WHAT THE TASK ASKS: Without any images, write the data out exactly as it appears.

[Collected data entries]

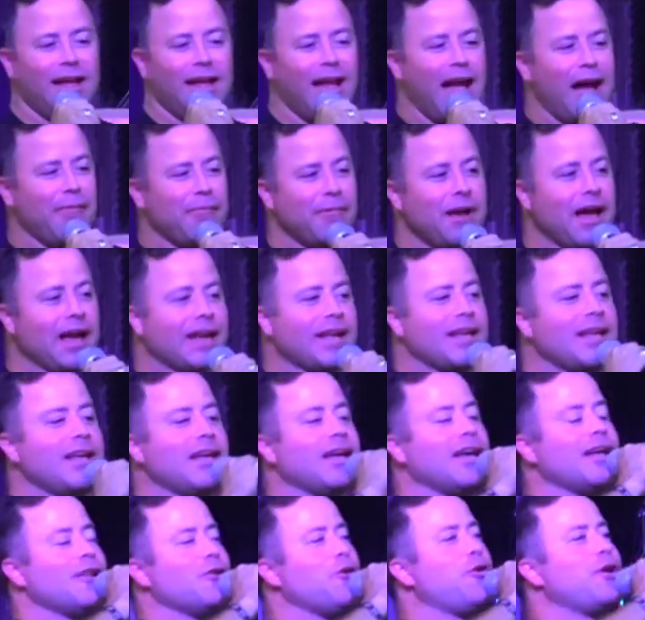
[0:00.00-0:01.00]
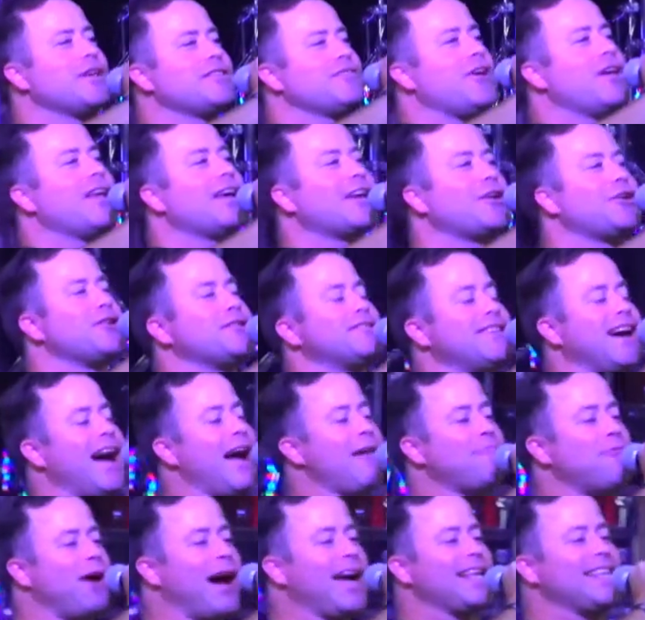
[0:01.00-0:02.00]
I'm like, Lord, it's not a good
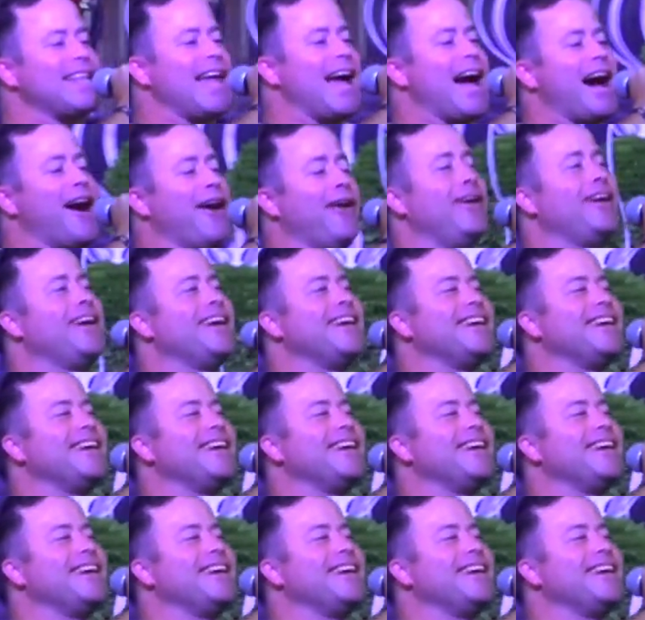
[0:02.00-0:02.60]
time right now.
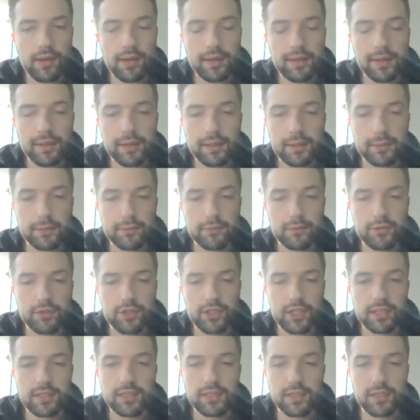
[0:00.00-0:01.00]
You know,
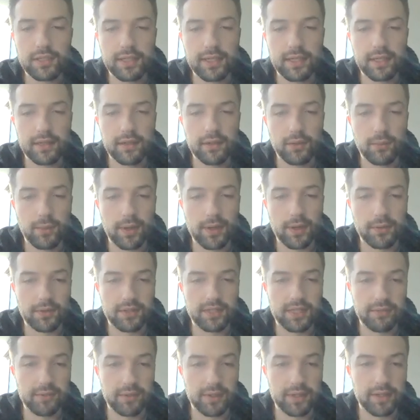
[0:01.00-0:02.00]
Jets could get another wide
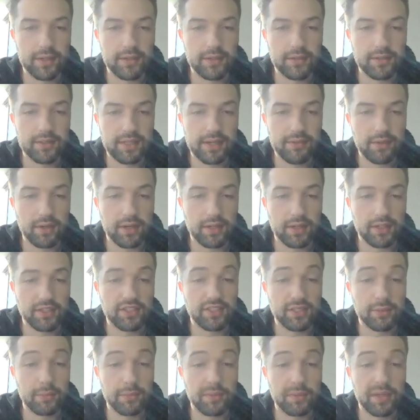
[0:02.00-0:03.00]
receiver here. Xavier
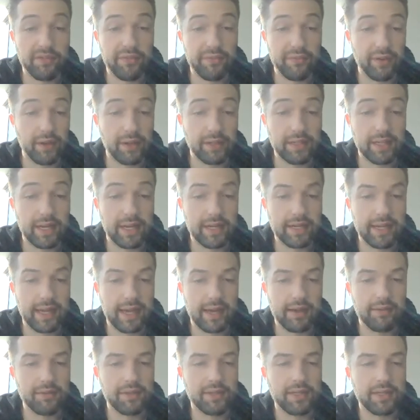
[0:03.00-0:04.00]
Hutchinson would be a fun guy to
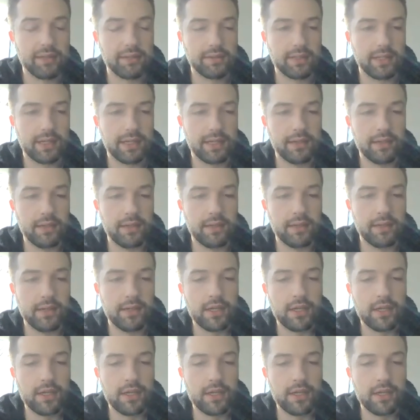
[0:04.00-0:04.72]
have on the outside.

WRITTEN ANSWER:
[0:00.00-0:01.00]
[0:01.00-0:02.00]
I'm like, Lord, it's not a good
[0:02.00-0:02.60]
time right now.
[0:00.00-0:01.00]
You know,
[0:01.00-0:02.00]
Jets could get another wide
[0:02.00-0:03.00]
receiver here. Xavier
[0:03.00-0:04.00]
Hutchinson would be a fun guy to
[0:04.00-0:04.72]
have on the outside.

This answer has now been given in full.